First electronics rule: Do no harm

Both your gas tank and your ice chest will be full after a short trip this month to Lafitte’s resurgent Texaco Canals.

Every now and then, I’ll hear someone at a tackle shop or out at a launch ramp give advice on caring for electronics that stands my hair on end. The most frequent category of advice is how to clean LCD screens or, more accurately, the protective lenses that cover them.

One guy actually said that trailering his boat on dirt and gravel roads puts a lot of grit and dust on his screens, and he keeps one of those coarse red rags handy to wipe it off. Ack! Never wipe grit off a screen with a dry rag! Grit turns it into a piece of sandpaper, which scuffs and scratches the lens.

If you feel you must wipe the screen and all you have is a (clean) dry rag, dunk the rag in the water and squeeze it over the screen to rinse off as much debris as possible. When you splash off all you can, dunk the rag again and while it is dripping wet, gently wipe the rest of the dirt off the screen. Follow up with a clean, dry cloth (if you can) to prevent water spots.

The only exception to the No-Dry-Rags rule is wiping greasy fingerprints or water spots off of an otherwise clean screen with a microfiber cleaning cloth like those used for camera lenses.

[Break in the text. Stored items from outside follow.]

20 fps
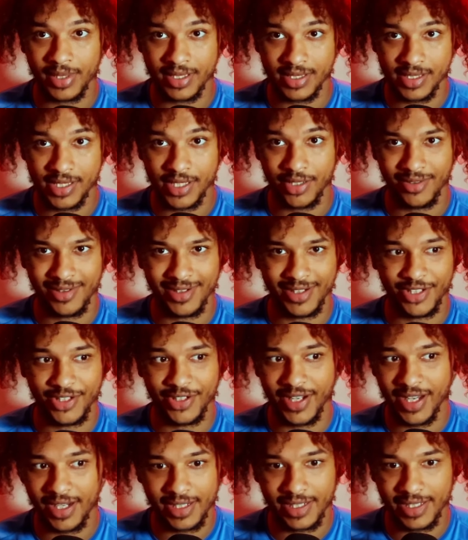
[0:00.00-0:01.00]
considering you're
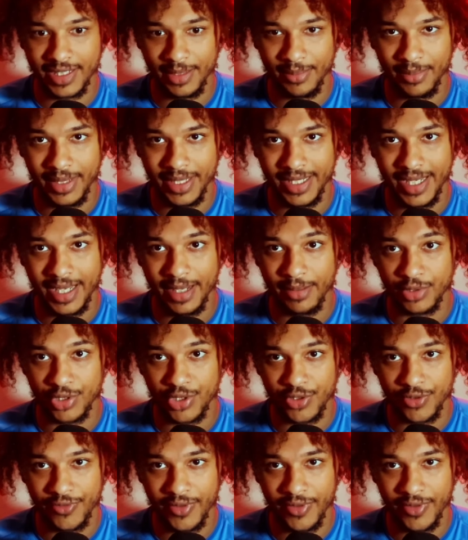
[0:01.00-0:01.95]
not going to get many amateurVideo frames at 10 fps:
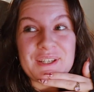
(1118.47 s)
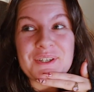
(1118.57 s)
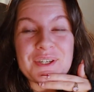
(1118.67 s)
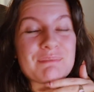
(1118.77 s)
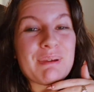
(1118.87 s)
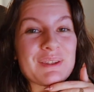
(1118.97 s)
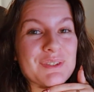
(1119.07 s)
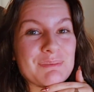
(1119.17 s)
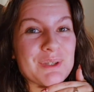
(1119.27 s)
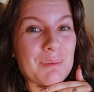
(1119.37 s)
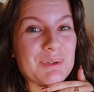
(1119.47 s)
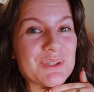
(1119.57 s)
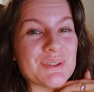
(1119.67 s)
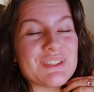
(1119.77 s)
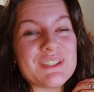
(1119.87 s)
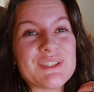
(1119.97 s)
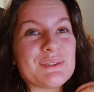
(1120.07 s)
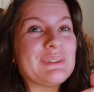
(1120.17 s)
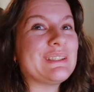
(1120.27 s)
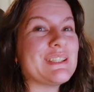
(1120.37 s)
couldn't pass up the opportunity to
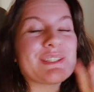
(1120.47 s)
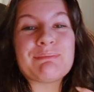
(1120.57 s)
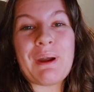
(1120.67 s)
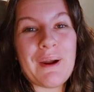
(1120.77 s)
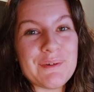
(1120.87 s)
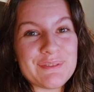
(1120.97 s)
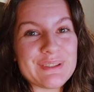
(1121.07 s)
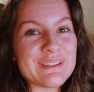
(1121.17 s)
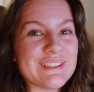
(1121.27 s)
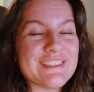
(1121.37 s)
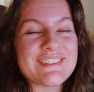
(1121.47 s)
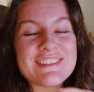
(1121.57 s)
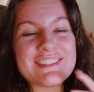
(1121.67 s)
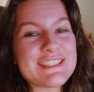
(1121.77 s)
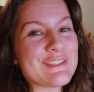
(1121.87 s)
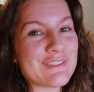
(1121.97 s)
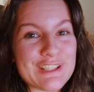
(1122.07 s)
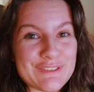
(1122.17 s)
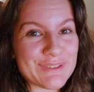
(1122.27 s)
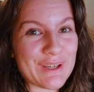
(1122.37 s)
at least put out feelers, see if any
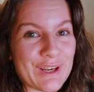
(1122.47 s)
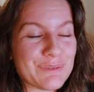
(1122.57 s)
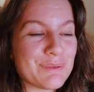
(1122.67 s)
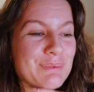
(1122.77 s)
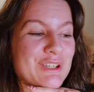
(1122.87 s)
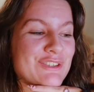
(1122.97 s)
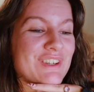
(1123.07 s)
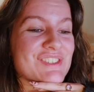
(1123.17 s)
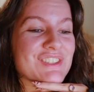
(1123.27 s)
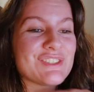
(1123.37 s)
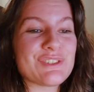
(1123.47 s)
of you guys would be interested.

The best way to keep a screen clean is to prevent it from getting dirty in the first place. When trailering long distances, especially on secondary roads, I keep my electronics in padded bags in the tow vehicle. Leaving them on the boat can subject them to flying rocks and other missiles thrown up by passing trucks, and to being smacked by tree limbs while backing up in tree-covered campgrounds and parking lots.

Glass cleaners containing abrasives or harsh chemicals like ammonia are great for glass but should never be used on plastic lenses because they can scratch, discolor or otherwise optically degrade them.

Since the vast majority of marine electronics protect their screens with plastic lenses, and plastic cleaners will also clean glass screens, it makes more sense to use a cleaner safe for plastics even if you think your screen might be covered with glass. I remove water spots and dust by wetting a screen with Wilson Frazier’s Krystal Vision (available at itainttv.com) out of a pump-spray bottle, and then gently wiping it with a microfiber cloth.

A clumsy hand can also damage an LCD screen. Applying heavy pressure to a rag with one finger against a small area of a screen can damage the pixels at that spot and make the area appear always blank or always dark as the rest of the screen works normally. Wipe a wet cloth across a screen while applying a light, even pressure with all your fingertips. Think “soak and dissolve” instead of “scrub.”

Common sprays, liquids and lotions like sunscreen, bug repellent, reel oil, liquid lure attractants and some electronic contact cleaners may permanently stain or discolor a screen, so exercise care when using them. “Safe for use on plastics” does not necessarily mean that the product so labeled is guaranteed not to damage the optical quality of a transparent plastic lens treated with anti-glare coatings.

Babying the LCD screens on our electronics is one more way to make units last longer, providing we follow only good advice. Before trying something that sounds questionable, call your marine dealer or the unit’s manufacturer and get a second opinion.